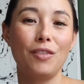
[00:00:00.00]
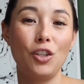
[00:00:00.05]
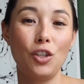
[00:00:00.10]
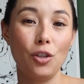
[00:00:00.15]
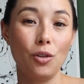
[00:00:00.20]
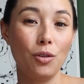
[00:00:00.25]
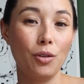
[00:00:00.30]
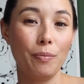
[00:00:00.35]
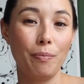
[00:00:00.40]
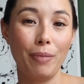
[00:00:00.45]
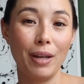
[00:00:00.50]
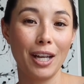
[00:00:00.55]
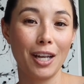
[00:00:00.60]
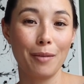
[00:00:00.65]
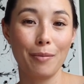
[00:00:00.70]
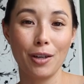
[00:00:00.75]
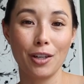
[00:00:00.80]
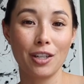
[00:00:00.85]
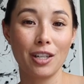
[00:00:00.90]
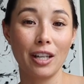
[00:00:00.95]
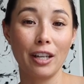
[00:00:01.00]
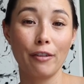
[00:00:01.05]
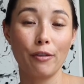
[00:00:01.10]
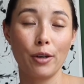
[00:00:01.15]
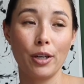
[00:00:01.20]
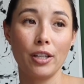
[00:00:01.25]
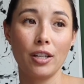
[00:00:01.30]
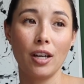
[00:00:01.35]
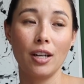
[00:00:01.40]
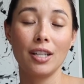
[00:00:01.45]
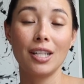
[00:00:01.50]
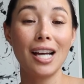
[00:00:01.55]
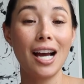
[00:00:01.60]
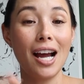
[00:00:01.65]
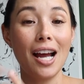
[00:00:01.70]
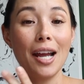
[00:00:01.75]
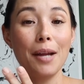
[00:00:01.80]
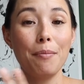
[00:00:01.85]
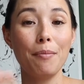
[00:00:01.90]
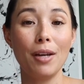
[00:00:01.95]
do pick up your deliveries on
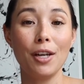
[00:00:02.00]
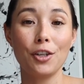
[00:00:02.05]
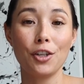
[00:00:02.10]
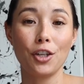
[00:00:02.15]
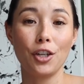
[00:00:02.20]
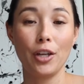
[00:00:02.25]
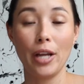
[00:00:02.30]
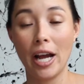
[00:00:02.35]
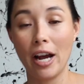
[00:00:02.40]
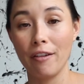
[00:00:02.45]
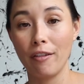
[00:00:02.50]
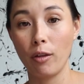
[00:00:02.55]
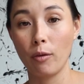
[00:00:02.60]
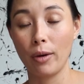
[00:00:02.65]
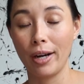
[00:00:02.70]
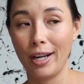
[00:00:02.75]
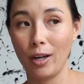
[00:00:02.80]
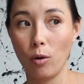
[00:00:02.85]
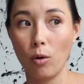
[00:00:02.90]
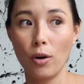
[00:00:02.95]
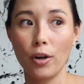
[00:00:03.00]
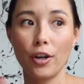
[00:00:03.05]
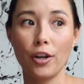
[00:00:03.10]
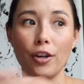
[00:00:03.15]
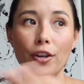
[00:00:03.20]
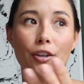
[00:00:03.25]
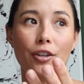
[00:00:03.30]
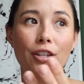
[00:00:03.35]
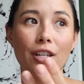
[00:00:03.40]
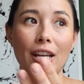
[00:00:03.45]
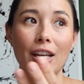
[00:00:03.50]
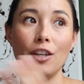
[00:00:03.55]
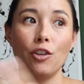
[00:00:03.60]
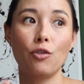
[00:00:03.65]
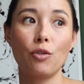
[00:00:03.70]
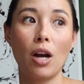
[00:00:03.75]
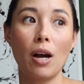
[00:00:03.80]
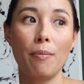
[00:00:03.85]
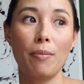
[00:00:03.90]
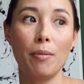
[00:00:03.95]
time, make sure you have the right orders, and
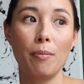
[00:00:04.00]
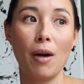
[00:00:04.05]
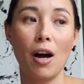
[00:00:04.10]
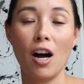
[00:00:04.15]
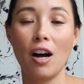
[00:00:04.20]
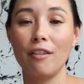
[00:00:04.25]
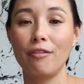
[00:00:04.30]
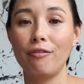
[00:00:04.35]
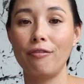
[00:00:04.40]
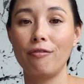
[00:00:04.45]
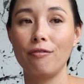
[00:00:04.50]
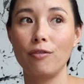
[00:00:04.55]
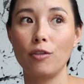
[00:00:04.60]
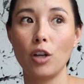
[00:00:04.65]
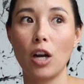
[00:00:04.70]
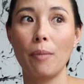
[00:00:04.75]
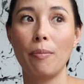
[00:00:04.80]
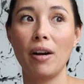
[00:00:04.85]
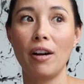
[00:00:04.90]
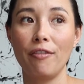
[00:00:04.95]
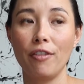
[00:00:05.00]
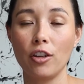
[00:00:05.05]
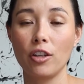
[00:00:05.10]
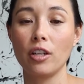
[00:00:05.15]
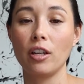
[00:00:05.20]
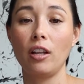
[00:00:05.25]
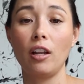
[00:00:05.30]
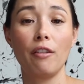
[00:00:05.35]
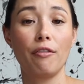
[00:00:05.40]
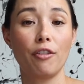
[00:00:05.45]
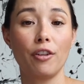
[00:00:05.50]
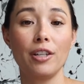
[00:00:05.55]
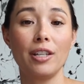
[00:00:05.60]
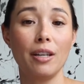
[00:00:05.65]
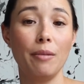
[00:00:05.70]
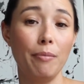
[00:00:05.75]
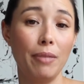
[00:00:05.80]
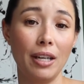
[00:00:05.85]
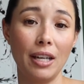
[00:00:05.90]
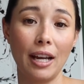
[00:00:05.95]
drop off your deliveries and be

_ASSIGNED TASK_
Leaving out all pictures, print exactly the lines above from the one containing "[00:00:05.70]" through the last line of the entries.

_WRITTEN SOLUTION_
[00:00:05.70]
[00:00:05.75]
[00:00:05.80]
[00:00:05.85]
[00:00:05.90]
[00:00:05.95]
drop off your deliveries and be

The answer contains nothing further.